A newly widowed woman sat crying alone on a recent night and University of Alabama at Birmingham senior Stephanie Wilkins sat down beside her to talk.
Wilkins works as a patient care assistant in UAB’s Emergency Department. As she talked to the woman, her mind filled with her own memories of loss. The 24-year-old Florence native’s father died of congestive heart failure during her junior year in high school; then, her mother passed away during her junior year in college. As an only child, the loss was almost too great, she says.
Carrying a full load as a double major in biology and psychology, Wilkins considered taking a break from college – at least temporarily. But UAB faculty, staff and students embraced her and helped her complete her educational journey, she says. On Saturday, Dec. 17, 2011, she will receive her undergraduate degree with plans of remaining at UAB and enrolling in the Surgical Physician Assistant program.
“UAB became a place of safety,” she says. “I feel like I owe a lot to the school.”
On that night in the ED, Wilkins gladly returned the favor to the widow. “If anything good comes out of this it is that I don’t have empathy for people anymore,” she says. “It’s more than that; I have heartfelt compassion for them.”
“Stephanie has that spark inside that keeps her going even through adversity,” says Nate Wade, academic advisor in the UAB Department of Biology. The university offers an assortment of personal and academic counseling services for students who experience hardship during their college career. Many, Wade says, find it difficult to recover and struggle to finish college.
Wilkins came to UAB on the heels of having lost her beloved dad. She remembers how he loved singing the blues while driving in his car, going on walks, taking picnics and dancing with his daughter. His death was unexpected.
“All of a sudden it was over,” she says.
Wilkins entered UAB having lived her whole life in a small town. She went to school with the same 50 students from kindergarten up. They all looked alike, worshipped alike and came from the same socio-economic background. Coming to UAB, with its diverse population, was like entering a different world, she says.
Wilkins remembers the day she moved into Blazer Hall. Feeling a bit overwhelmed, she looked out the window and called out to her mom and said, “You’re coming back to get me, right?”
“I was this little fish in the huge group of people,” she says.
But that’s what her parents wanted, she says. They wanted her to be exposed to diversity, get a good education and feel as if she were among a world of siblings.
“I learned more my freshman year than I have learned my entire life,” she says, musing about the first time she made spring rolls and joining Alpha Gamma Delta sorority where she met “some of my greatest friends.”
During the next few years, Wilkins’s mother was her rock. She was the one she called when she had an exam or just wanted to chat.
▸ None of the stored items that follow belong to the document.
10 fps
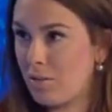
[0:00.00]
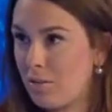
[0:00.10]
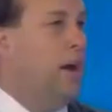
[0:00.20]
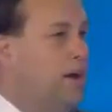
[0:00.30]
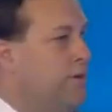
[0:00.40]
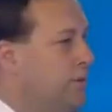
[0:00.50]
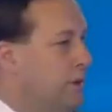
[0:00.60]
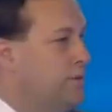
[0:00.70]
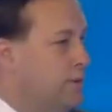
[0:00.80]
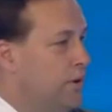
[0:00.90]
Oh, I don't think
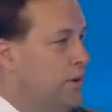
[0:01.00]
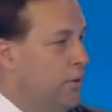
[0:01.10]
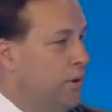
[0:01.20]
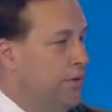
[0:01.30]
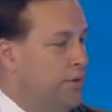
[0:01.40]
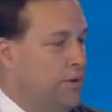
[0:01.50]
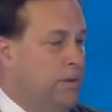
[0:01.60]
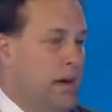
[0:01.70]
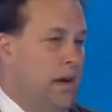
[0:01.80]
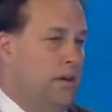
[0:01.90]
that's true. I think
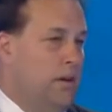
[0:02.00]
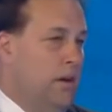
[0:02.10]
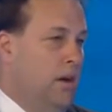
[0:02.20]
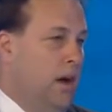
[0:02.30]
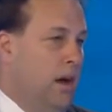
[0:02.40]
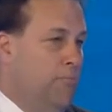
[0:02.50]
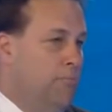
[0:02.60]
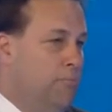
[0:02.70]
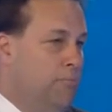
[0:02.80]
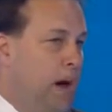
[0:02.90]
that
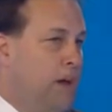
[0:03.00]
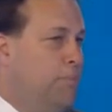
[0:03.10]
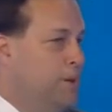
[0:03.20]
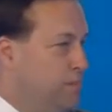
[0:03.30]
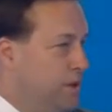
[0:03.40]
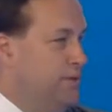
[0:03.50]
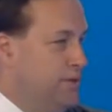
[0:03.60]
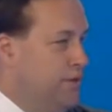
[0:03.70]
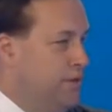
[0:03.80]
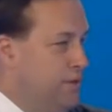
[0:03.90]
um, Barnaby's
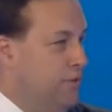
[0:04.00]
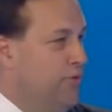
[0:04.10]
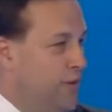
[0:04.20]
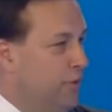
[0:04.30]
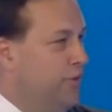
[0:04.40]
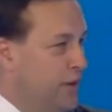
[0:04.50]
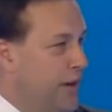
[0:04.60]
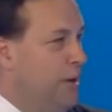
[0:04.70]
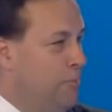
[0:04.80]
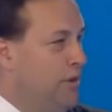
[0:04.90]
presence is still felt in
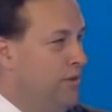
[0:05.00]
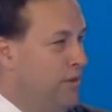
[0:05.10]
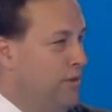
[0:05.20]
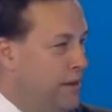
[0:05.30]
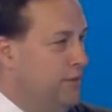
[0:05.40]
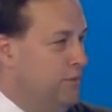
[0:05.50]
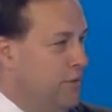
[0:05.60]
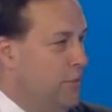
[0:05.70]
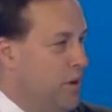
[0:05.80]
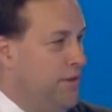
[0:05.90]
Canberra and, and
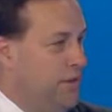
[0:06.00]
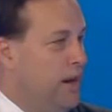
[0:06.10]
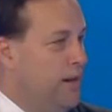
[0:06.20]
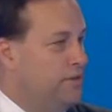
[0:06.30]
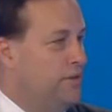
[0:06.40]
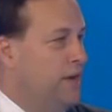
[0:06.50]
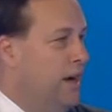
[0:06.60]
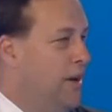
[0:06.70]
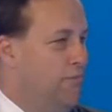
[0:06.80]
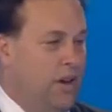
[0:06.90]
around the nation.
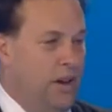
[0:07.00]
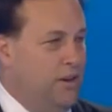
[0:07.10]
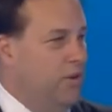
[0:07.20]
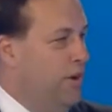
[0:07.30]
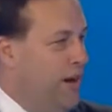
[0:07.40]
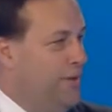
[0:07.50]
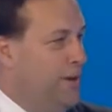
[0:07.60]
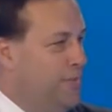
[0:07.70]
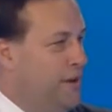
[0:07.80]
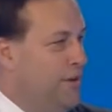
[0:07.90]
Um, not having
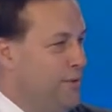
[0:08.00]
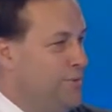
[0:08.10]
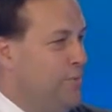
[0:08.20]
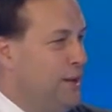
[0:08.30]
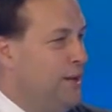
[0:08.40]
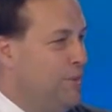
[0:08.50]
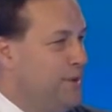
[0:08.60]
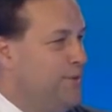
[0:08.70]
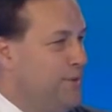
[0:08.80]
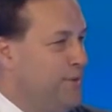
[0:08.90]
him there isn't making
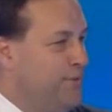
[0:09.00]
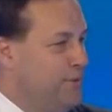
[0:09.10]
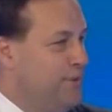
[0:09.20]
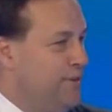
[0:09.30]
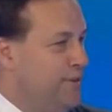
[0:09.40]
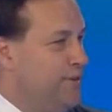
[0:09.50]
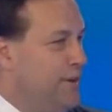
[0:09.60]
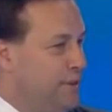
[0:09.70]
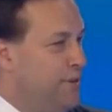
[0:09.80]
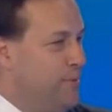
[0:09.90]
much of a difference, I have to
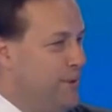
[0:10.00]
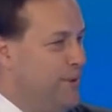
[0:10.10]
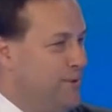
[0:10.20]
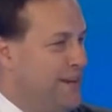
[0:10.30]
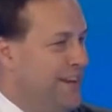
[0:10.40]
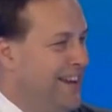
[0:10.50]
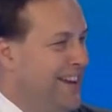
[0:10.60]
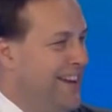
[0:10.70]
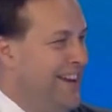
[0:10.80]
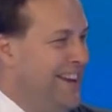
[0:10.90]
tell you, because Barry he,
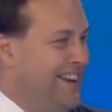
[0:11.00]
O'Sullivan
Her mother would give her advice on all sorts of things, including how not to act awkward when a guy tries to hold your hand.
Then, in 2009, her mother died suddenly from complications of hepatitis C.
“Getting out of bed was the hardest thing for me to do,” Wilkins says. “Initially I didn’t think I could do it; I had so much anxiety. I depended on my mother a lot. Taking her out of the picture was a hard thing.”
But her advisors, including Hadyn Swecker, who “was a huge support,” made sure she stayed on track, she says. She also credits her grandfather, Coleman Powell, for giving her undying love and support. Today, she feels strengthened to carry on in honor of her parents.
“It is going to be fine,” Wilkins says of her future and Saturday’s graduation. “My parents would be very pleased. It is sad that they are not going to be there, but the rest of my family will be there” – biological and otherwise.
“I’ll be there,” Wade says of Saturday’s commencement, “and be very proud to see her walk across the stage.”